There’s only one thing to do when the boxes are behaving like rabbits. Look the other way. Pretend the piles are intentional.

For giggles and delay-tactic-reinforcement, google the health benefits of procrastination. In a phrase, less stress. As I was reveling in the positive science of dilly-dallying I wondered why intentional stress reduction should carry such a heavy label: avoidance or procrastination. It is impossible to throw away the box before reading the letters from the past or reviewing again the long-ago-art work of our children. Reading the book. Cleaning out might also be called “life-review.” The piles are full of voices from the past that often need one more say.

I am guilty of tossing boxes too soon, my need for space and air overriding my curiosity in what I might find there.

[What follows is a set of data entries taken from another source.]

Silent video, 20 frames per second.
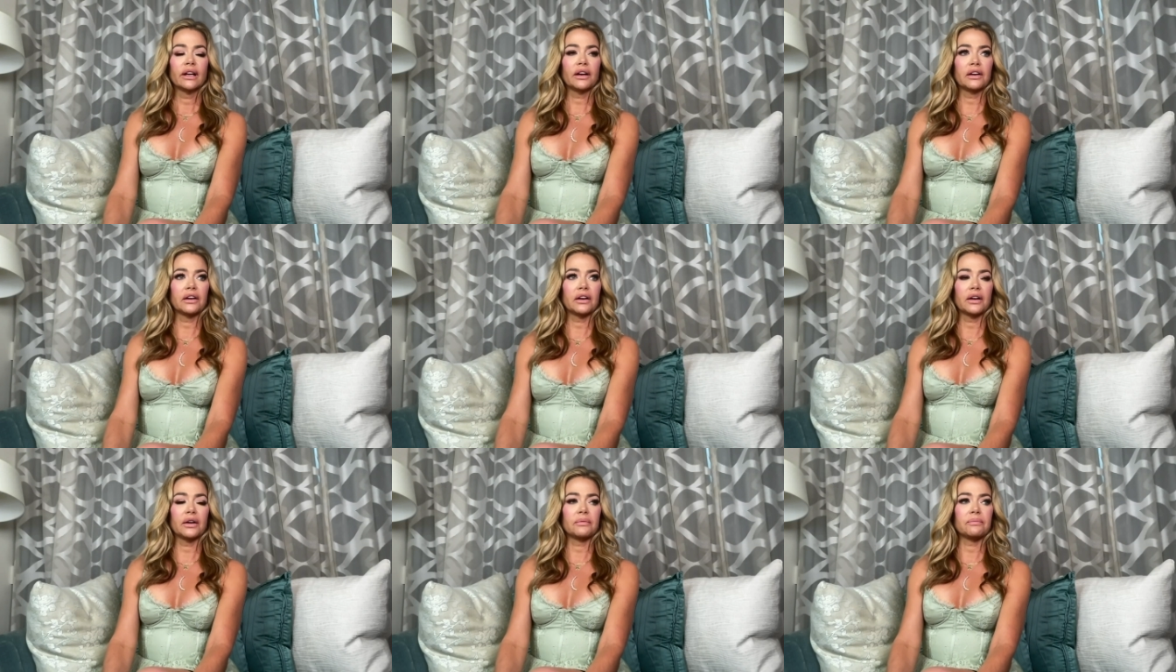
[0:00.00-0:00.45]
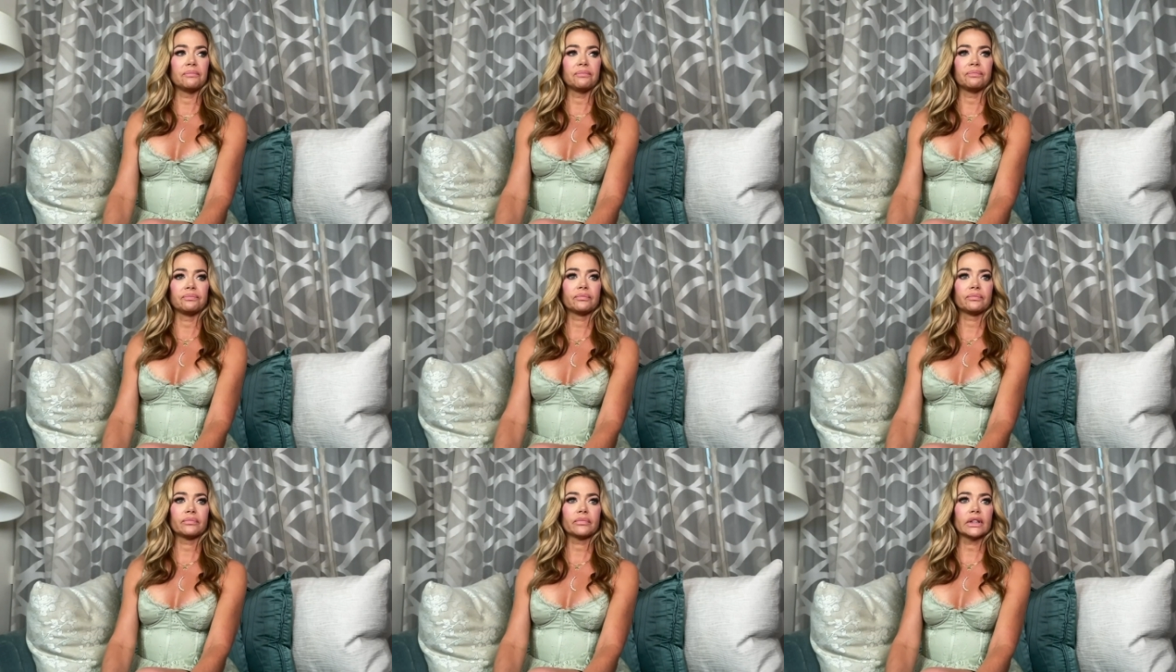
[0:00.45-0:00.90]

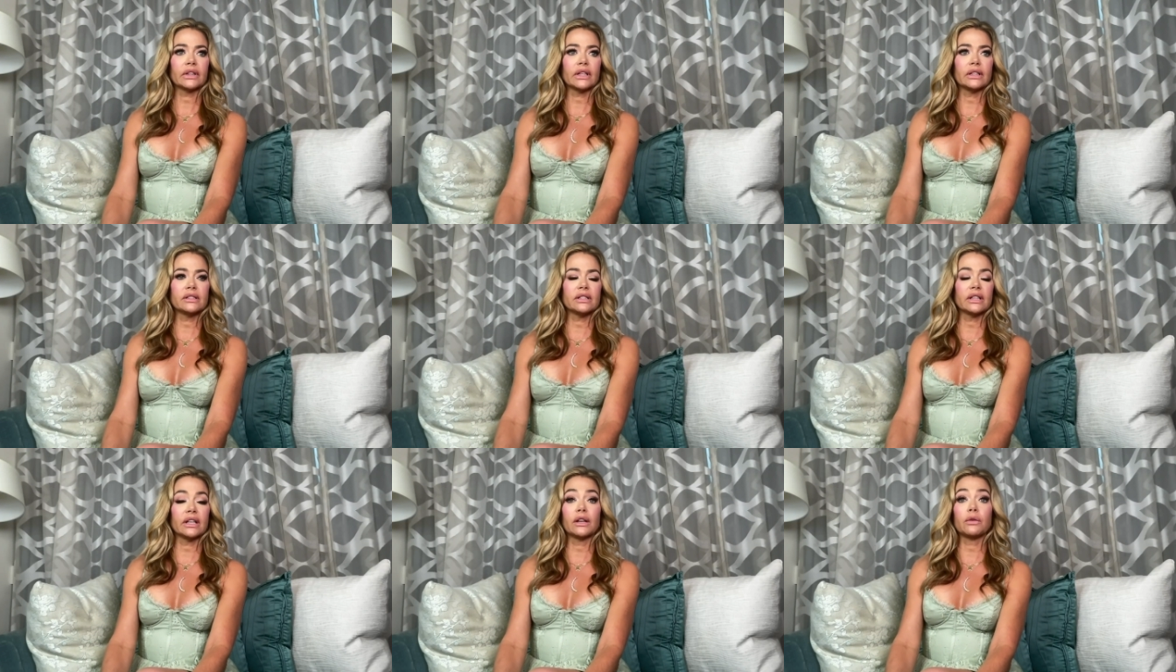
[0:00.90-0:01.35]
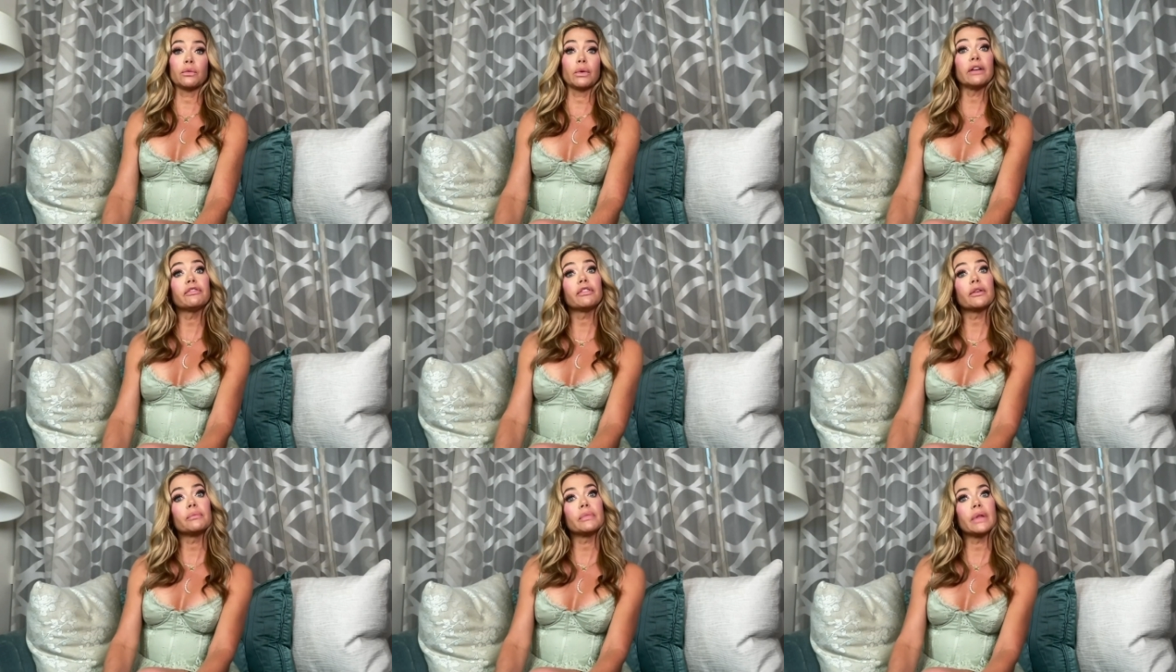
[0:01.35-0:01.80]
to get
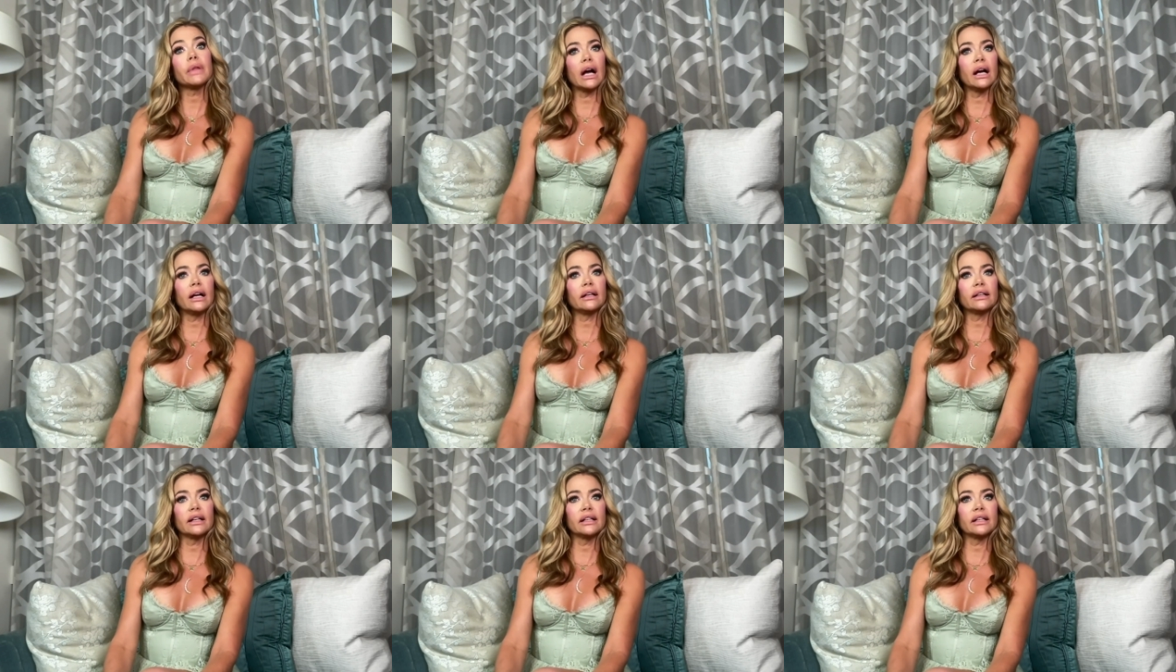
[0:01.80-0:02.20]
away from that.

I am also guilty, more recently, of losing entire weeks in the art books I found buried in a pile. I have spent hours looking through DeMarcus’ sketches or reading the notes I wrote 20 years ago. One of the gifts I have received in my new life living in a house: I save the boxes just because I might open them someday and look inside.

“No rush,” Kerri is fond of saying. “It’ll happen when it happens,” the Balinese taught me to say. Remove the judgment and attend to your moment.

Space. Memories. It’s a dance. No stress necessary. Sometimes, I’ve learned, it takes great space to be able to open the box. It’s better to wait. A good memory, like a good soup, needs ample time to taste and simmer.